++++ INPUT DATA
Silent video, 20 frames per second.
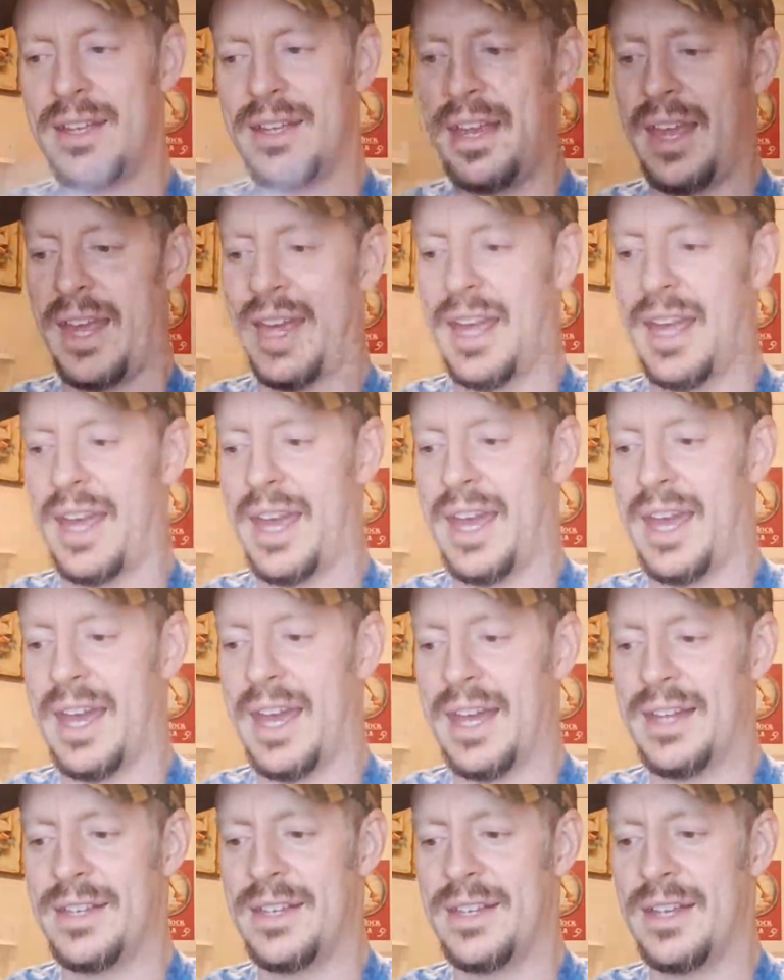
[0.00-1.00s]

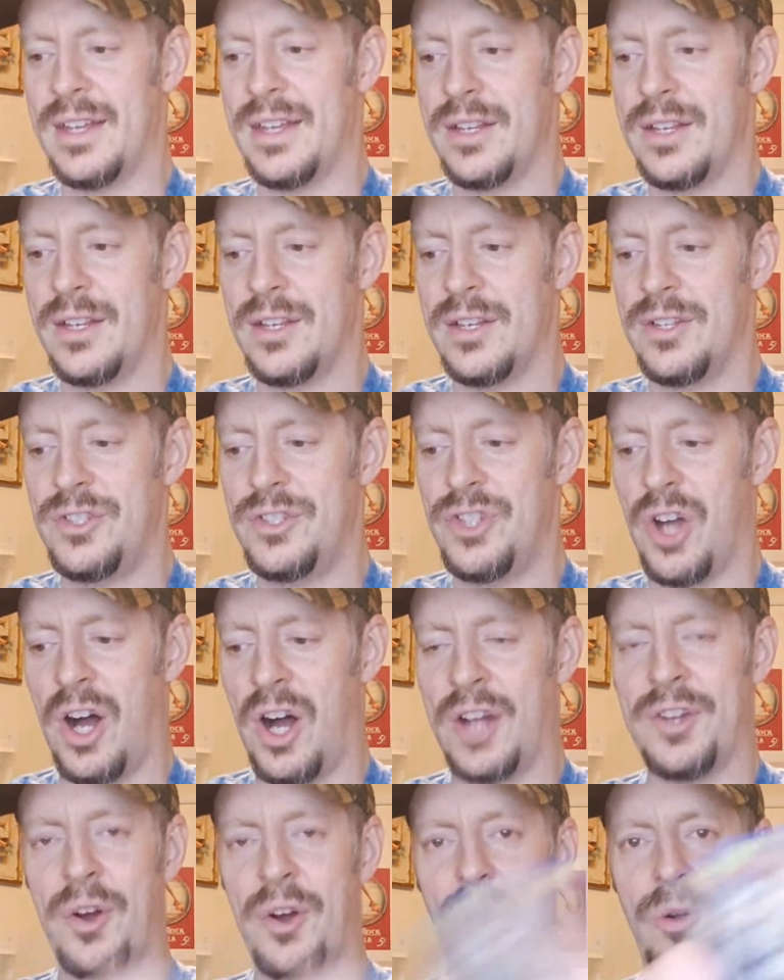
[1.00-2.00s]
and
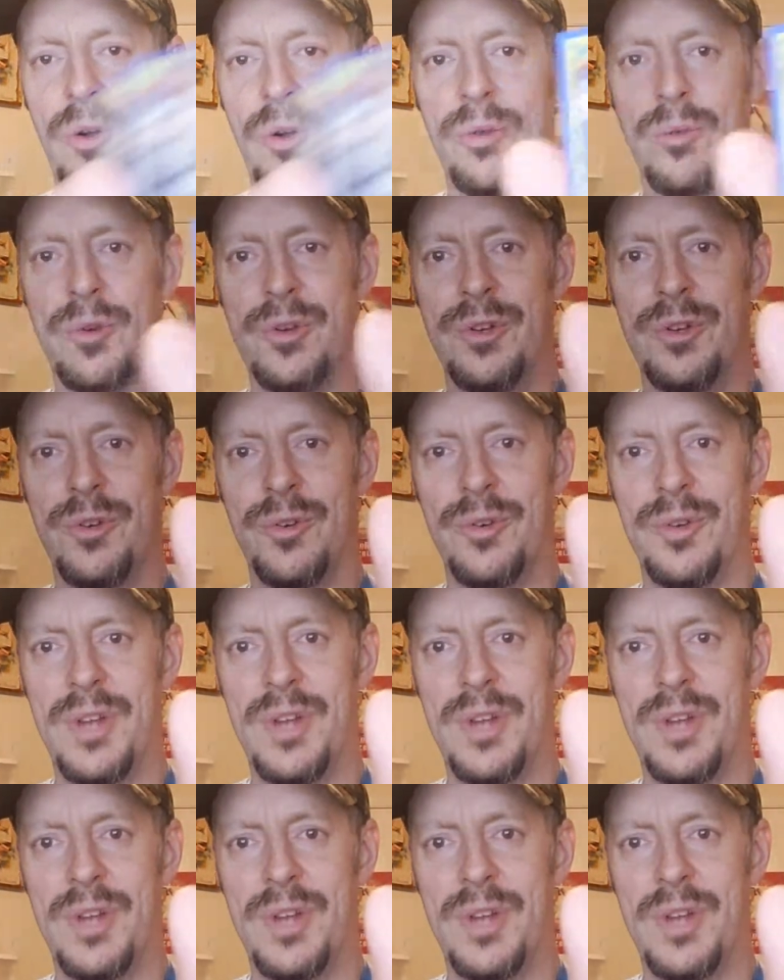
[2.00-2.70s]
John Olerud.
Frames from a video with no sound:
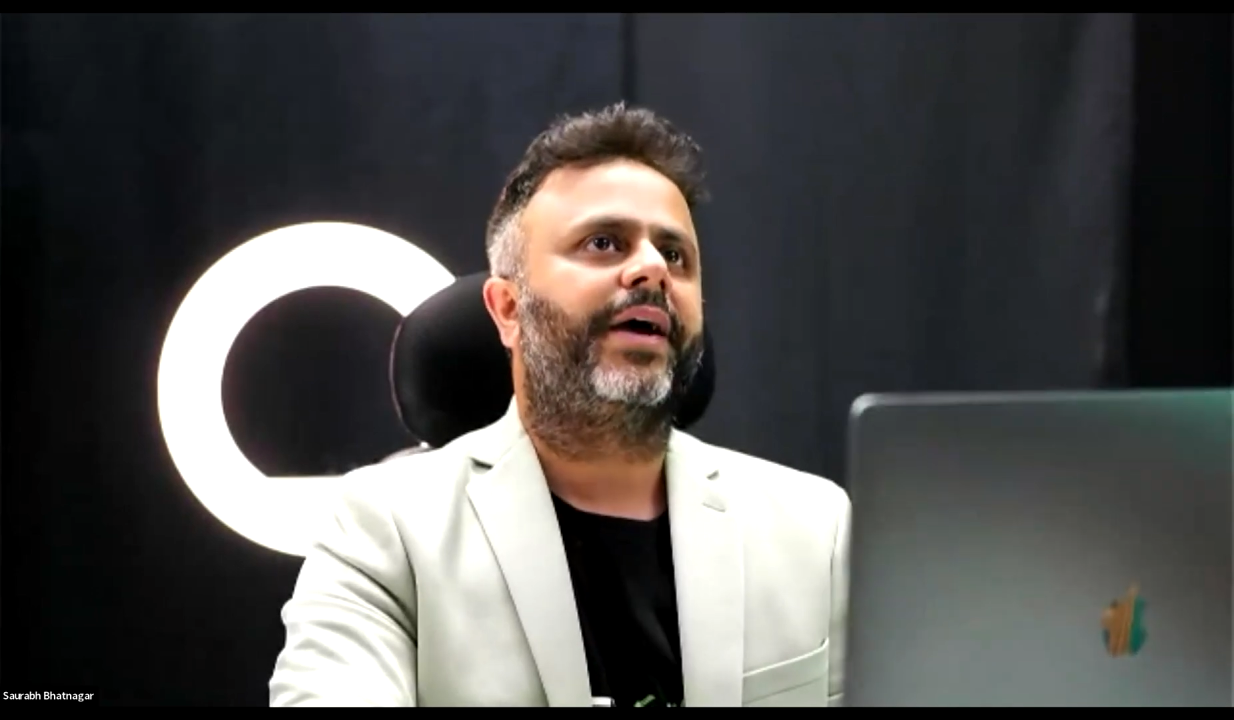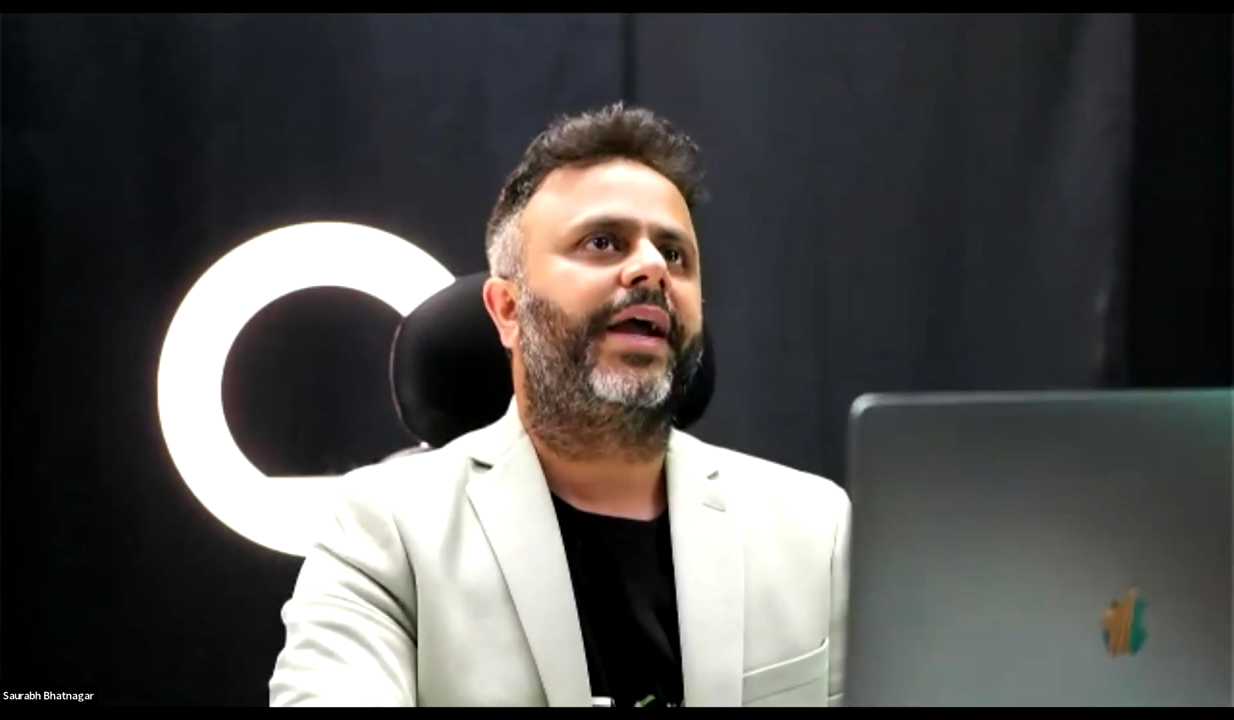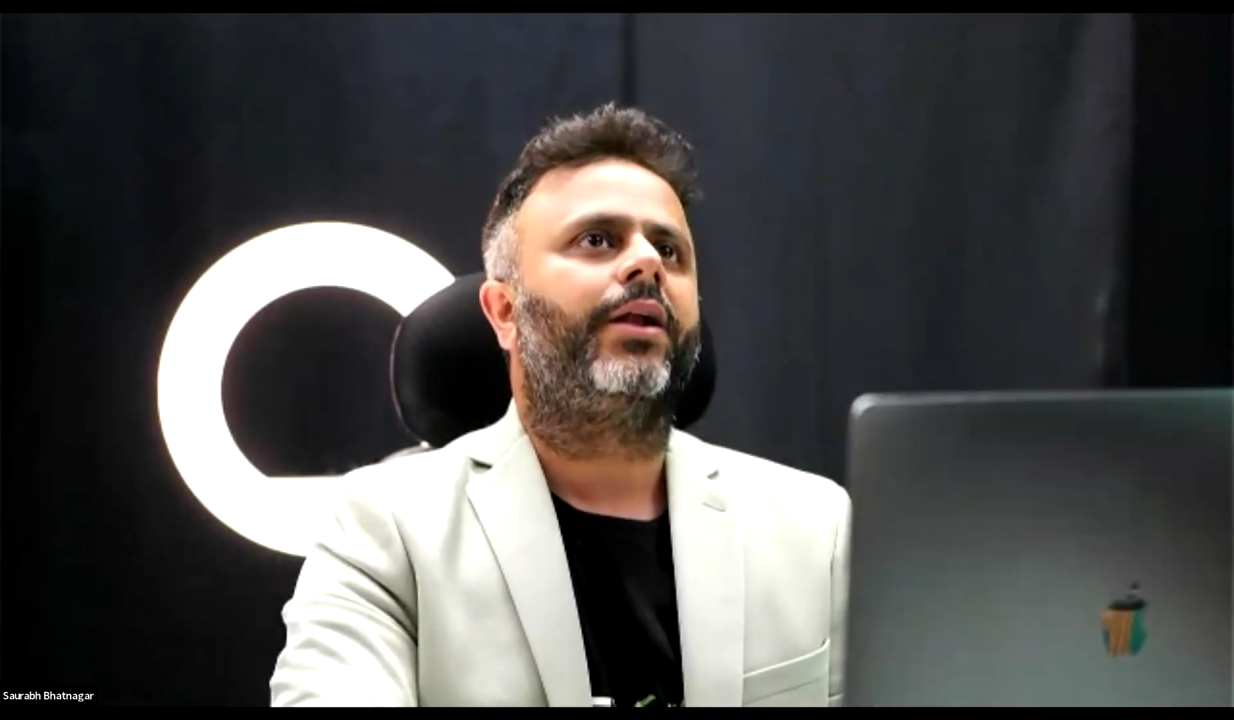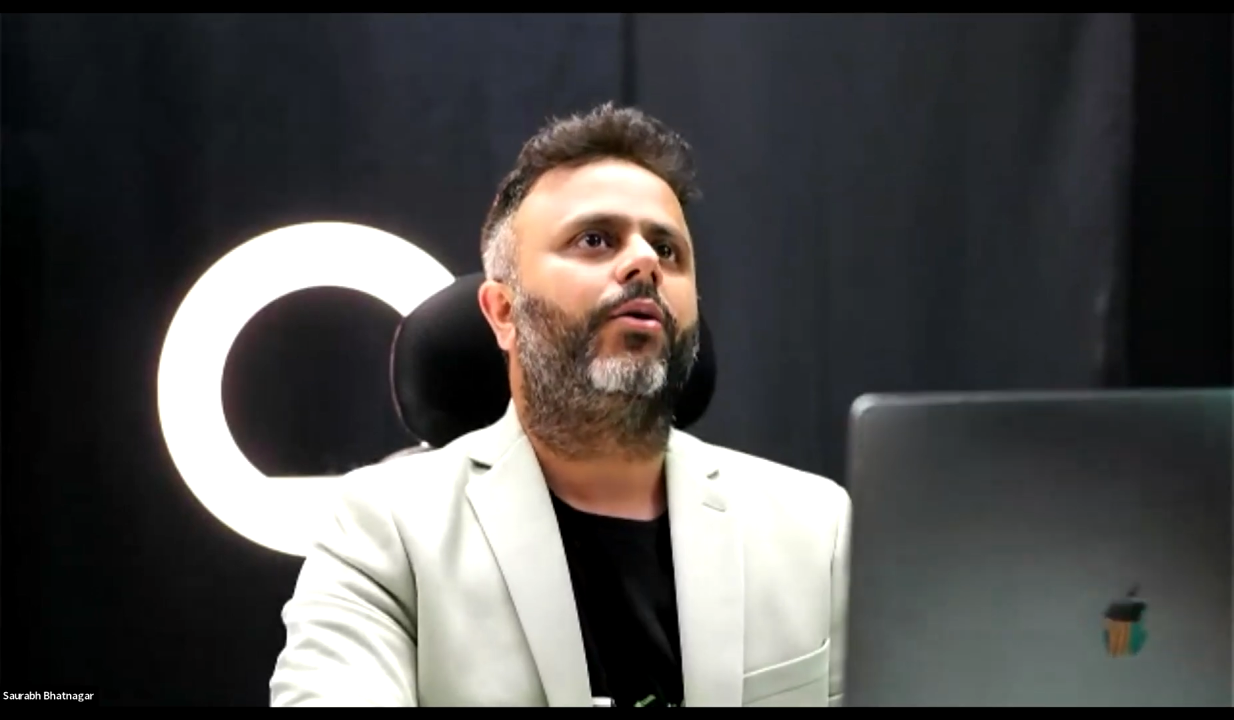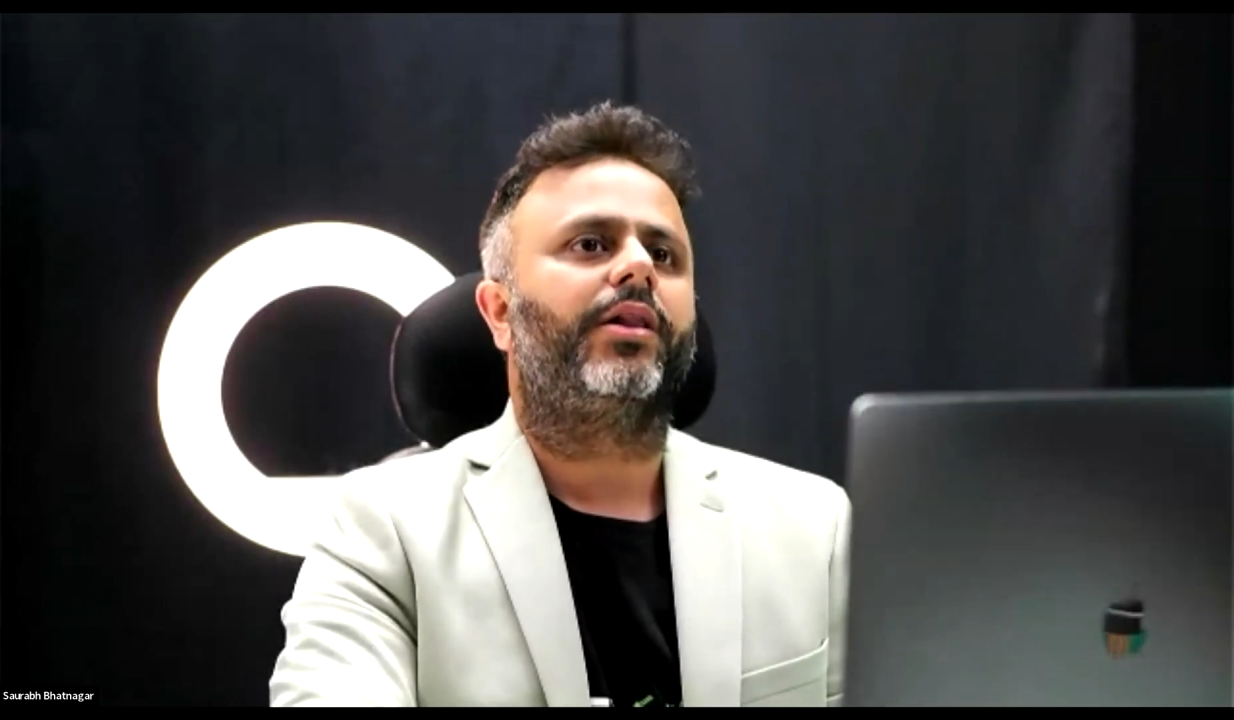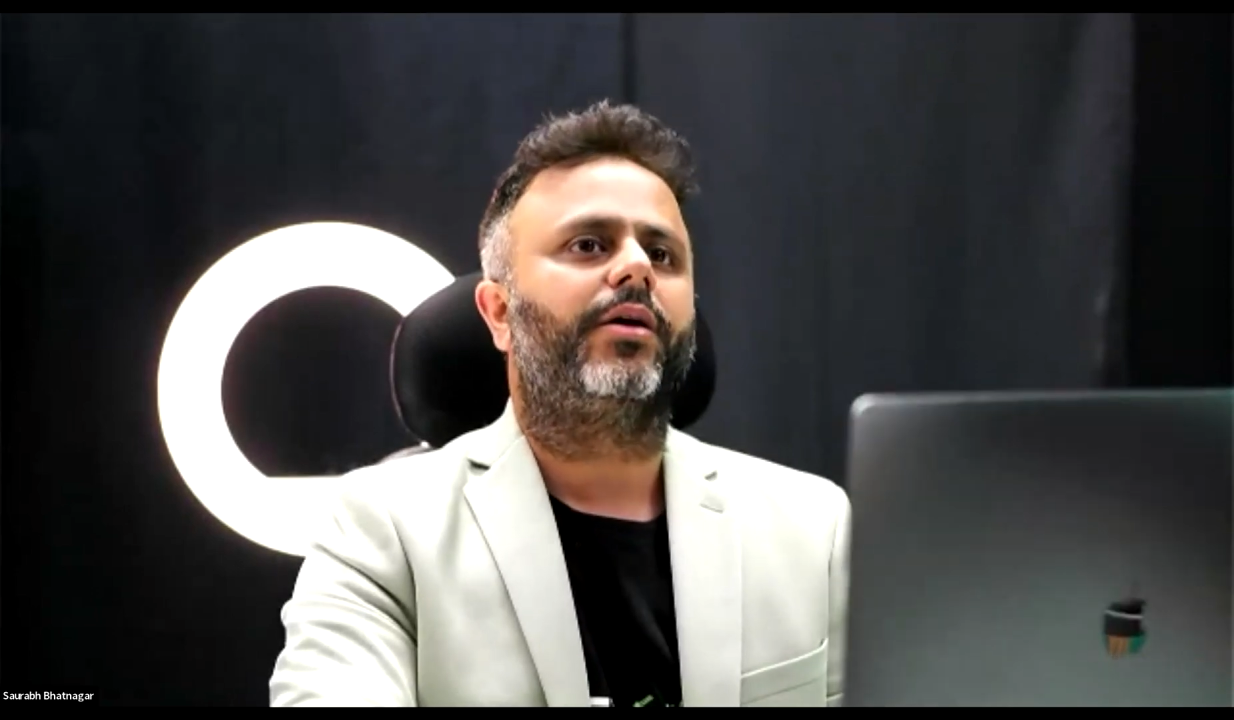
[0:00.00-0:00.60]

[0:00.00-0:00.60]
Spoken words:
find all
++++++++
> **YOUR OBJECTIVE**:
Only an exact copy of the lines from the one with "[2.00-2.70s]" through the last line of the data above is wanted, and no pictures.

> **RESPONSE BELOW**:
[2.00-2.70s]
John Olerud.
Frames from a video with no sound:
[0:00.00-0:00.60]

[0:00.00-0:00.60]
Spoken words:
find all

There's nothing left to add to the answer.